---------- Exercise input ----------

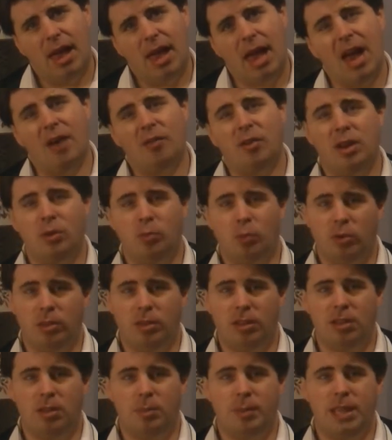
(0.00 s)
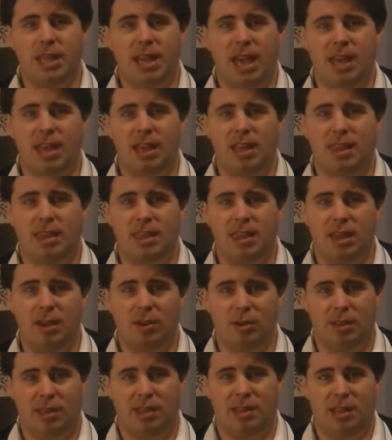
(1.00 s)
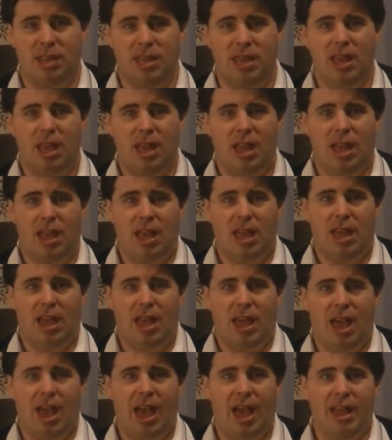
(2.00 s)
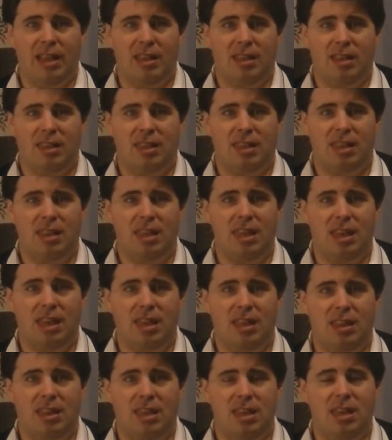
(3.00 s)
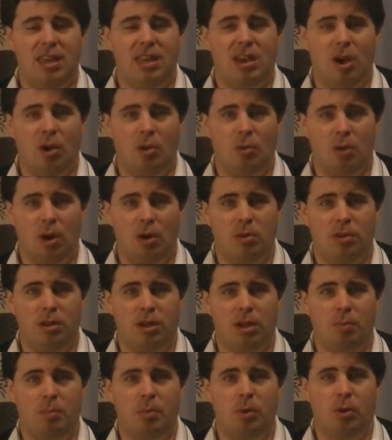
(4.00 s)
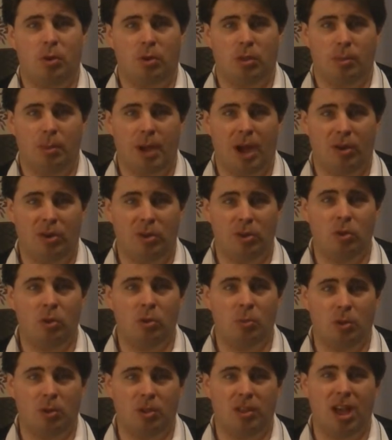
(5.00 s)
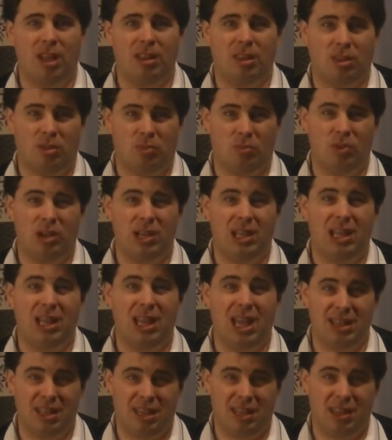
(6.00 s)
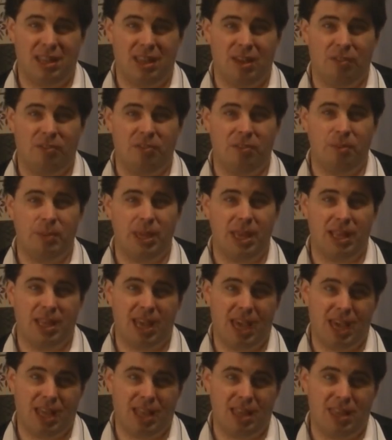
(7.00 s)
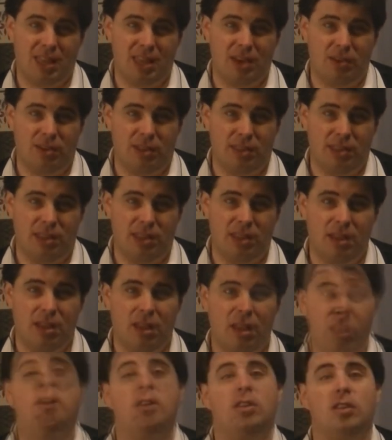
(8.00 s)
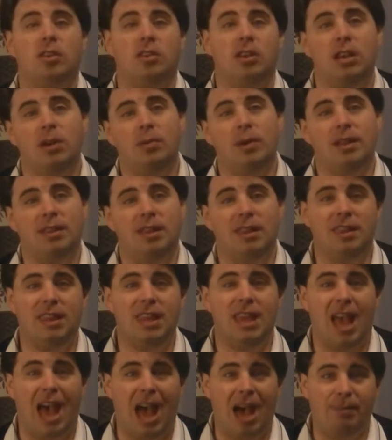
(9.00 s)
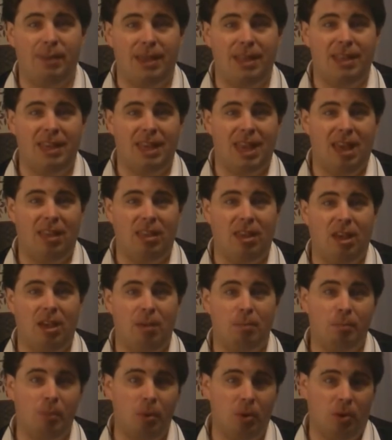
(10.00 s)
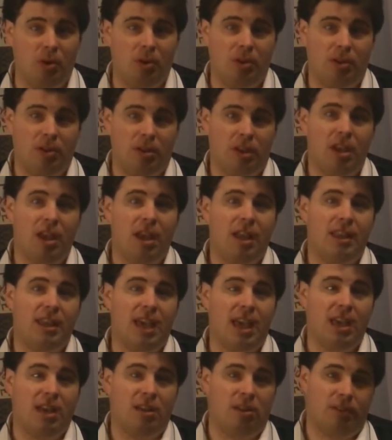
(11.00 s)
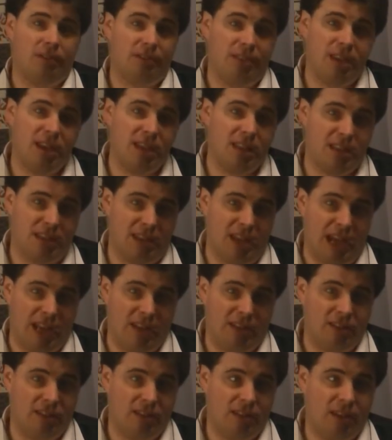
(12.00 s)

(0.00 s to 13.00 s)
Erin wanted to be taken seriously. And seeing as he co-wrote a book on the paranormal, that doesn't really lend itself to being taken seriously. So she went to see Abby to get her book taken off the internet.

----------

Pictures aside, restate the entries word for word.

*Task response:*
(0.00 s)
(1.00 s)
(2.00 s)
(3.00 s)
(4.00 s)
(5.00 s)
(6.00 s)
(7.00 s)
(8.00 s)
(9.00 s)
(10.00 s)
(11.00 s)
(12.00 s)

(0.00 s to 13.00 s)
Erin wanted to be taken seriously. And seeing as he co-wrote a book on the paranormal, that doesn't really lend itself to being taken seriously. So she went to see Abby to get her book taken off the internet.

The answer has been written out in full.